Pituitary adenylate cyclase-activating polypeptide (PACAP) has been shown to play an important role in the regulation of islet function. We investigated its effects in beta-cell-specific calmodulin-overexpressing diabetic (CaMTg) mice, in which we consider that apoptosis of beta cells is the primary defect leading to basal hyperglycaemia. CaMTg mice were treated with continuous s.c. infusions of PACAP from 2 to 4 weeks after birth, and were evaluated against littermate non-transgenic (nTg) and saline-treated CaMTg mice as to plasma glucose levels, insulin content, islet function and morphological features. Remarkable and progressive hyperglycaemia was observed in CaMTg mice, and PACAP treatment blunted this elevation. Insulin secretion from isolated islets demonstrated an impaired response to glucose in CaMTg mice, and PACAP treatment did not cause any improvement. The total pancreatic insulin content in CaMTg mice decreased significantly to 19.1% of that in nTg mice. PACAP treatment of CaMTg mice increased the content to 158% of the value in saline-treated CaMTg mice. The insulin content in isolated islets from CaMTg mice also decreased to 15.9% of that in nTg mice, while PACAP treatment caused a doubling of the value.
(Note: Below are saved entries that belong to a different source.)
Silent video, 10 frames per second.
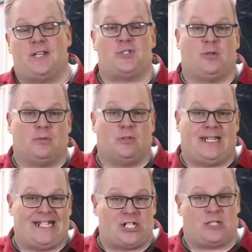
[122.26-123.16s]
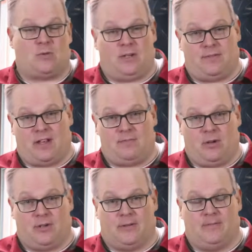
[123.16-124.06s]
Subaru EJ25
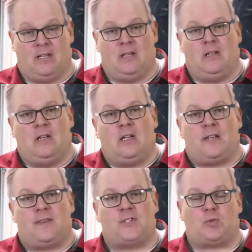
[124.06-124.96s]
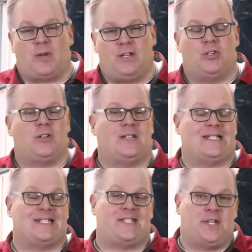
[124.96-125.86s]
motor. This way, you're going
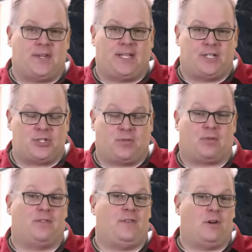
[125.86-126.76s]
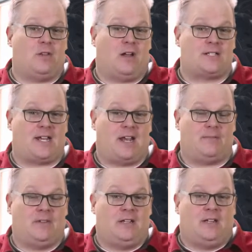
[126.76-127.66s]
to seal the engine for a very long
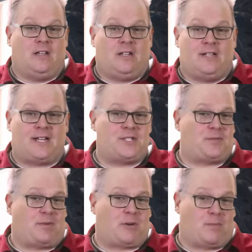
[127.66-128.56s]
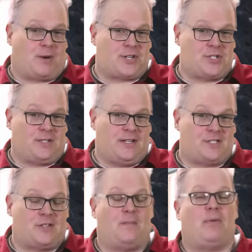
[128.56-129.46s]
time, not just from compression
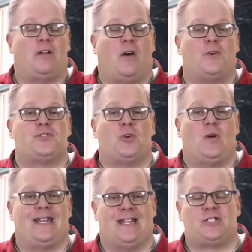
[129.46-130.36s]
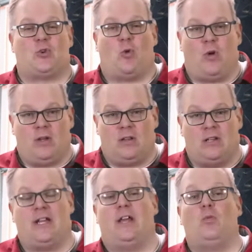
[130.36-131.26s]
leaks, but also against
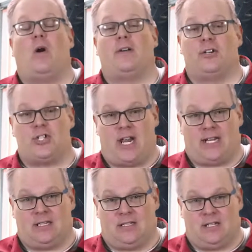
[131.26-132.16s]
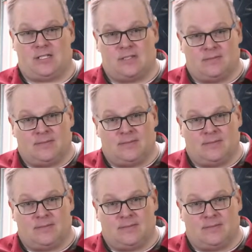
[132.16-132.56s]
oil and water jacket leaks.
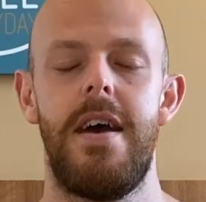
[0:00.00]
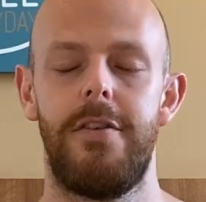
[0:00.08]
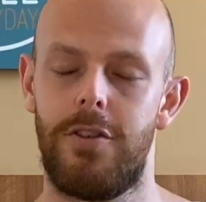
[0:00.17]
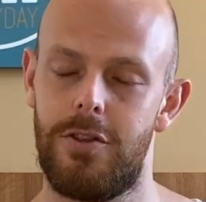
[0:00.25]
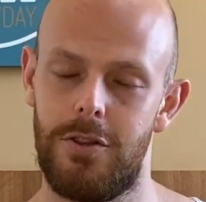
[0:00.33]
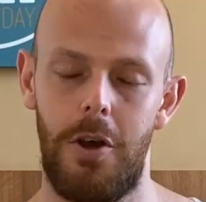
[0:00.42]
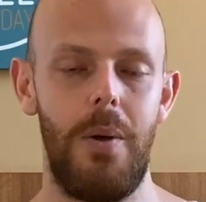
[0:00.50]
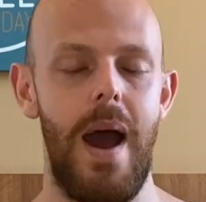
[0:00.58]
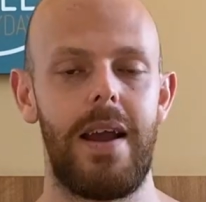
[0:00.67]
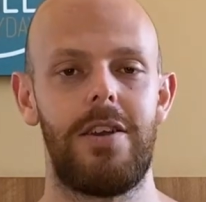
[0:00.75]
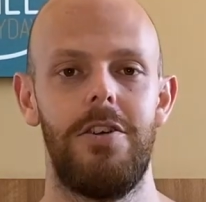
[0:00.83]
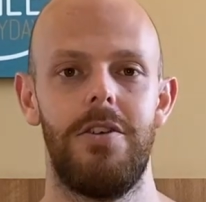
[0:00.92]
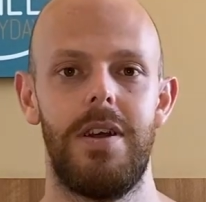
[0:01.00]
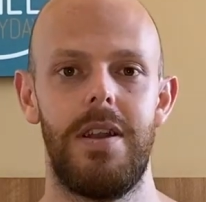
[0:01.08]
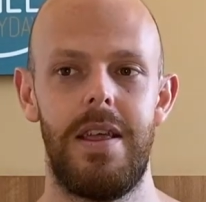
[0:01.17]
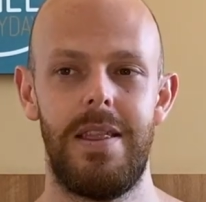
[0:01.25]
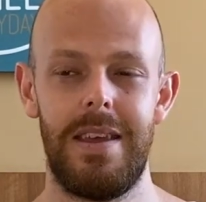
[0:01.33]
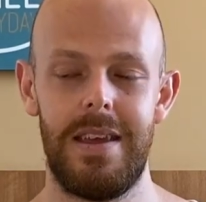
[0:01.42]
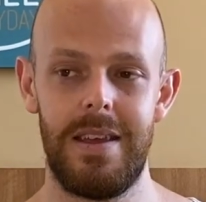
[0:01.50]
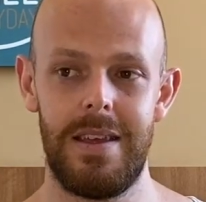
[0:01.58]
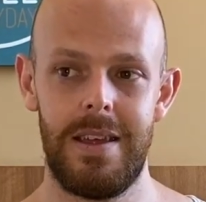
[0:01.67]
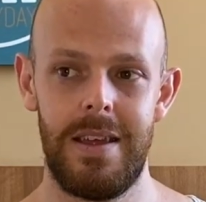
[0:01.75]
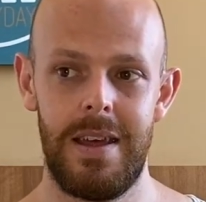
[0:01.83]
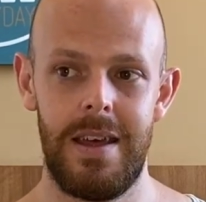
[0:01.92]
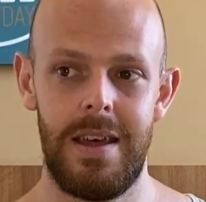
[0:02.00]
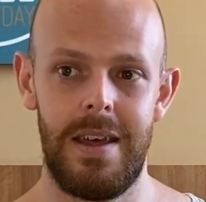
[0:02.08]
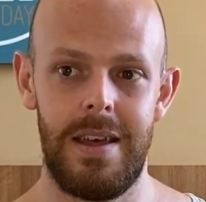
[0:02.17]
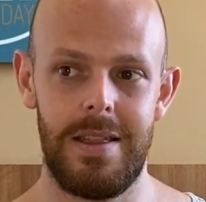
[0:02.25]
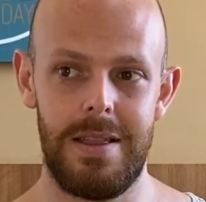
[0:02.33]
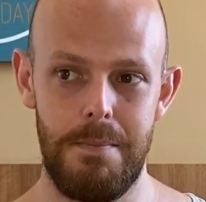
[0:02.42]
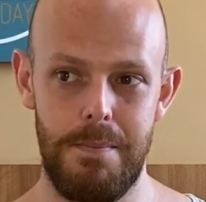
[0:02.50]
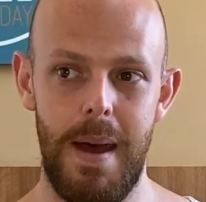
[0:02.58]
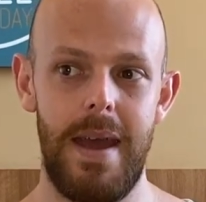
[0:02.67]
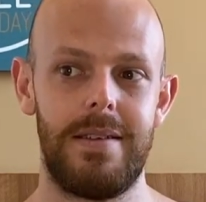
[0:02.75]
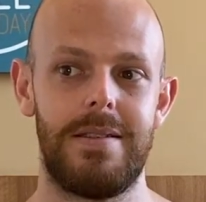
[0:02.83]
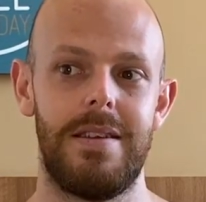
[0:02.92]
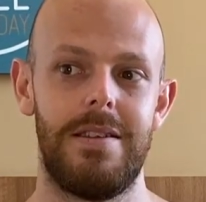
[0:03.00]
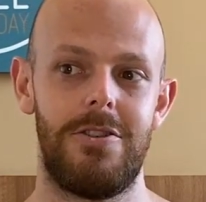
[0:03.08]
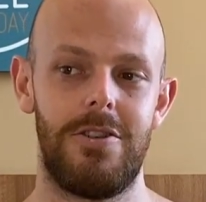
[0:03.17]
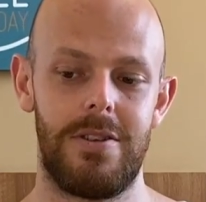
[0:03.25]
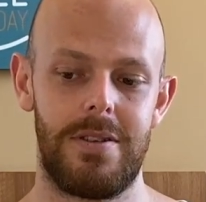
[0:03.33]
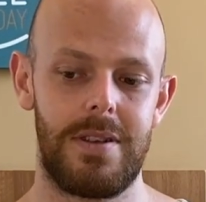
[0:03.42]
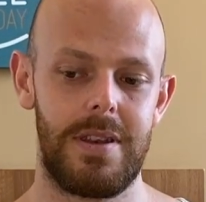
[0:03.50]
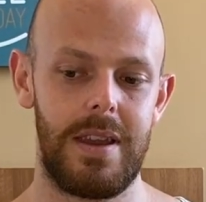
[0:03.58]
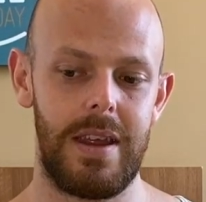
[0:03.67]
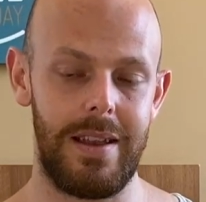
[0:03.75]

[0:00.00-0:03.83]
So accurate, and the bass is just,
Immunohistochemical investigation revealed that the insulin-positive islet area was markedly smaller in CaMTg mice and that PACAP treatment significantly expanded the insulin-positive islet area. These findings indicate that PACAP treatment retards the onset of hyperglycaemia in CaMTg mice by maintaining beta-cell mass and PACAP treatment may potentially be a therapeutic measure for preventing beta-cell exhaustion during hyperglycaemia.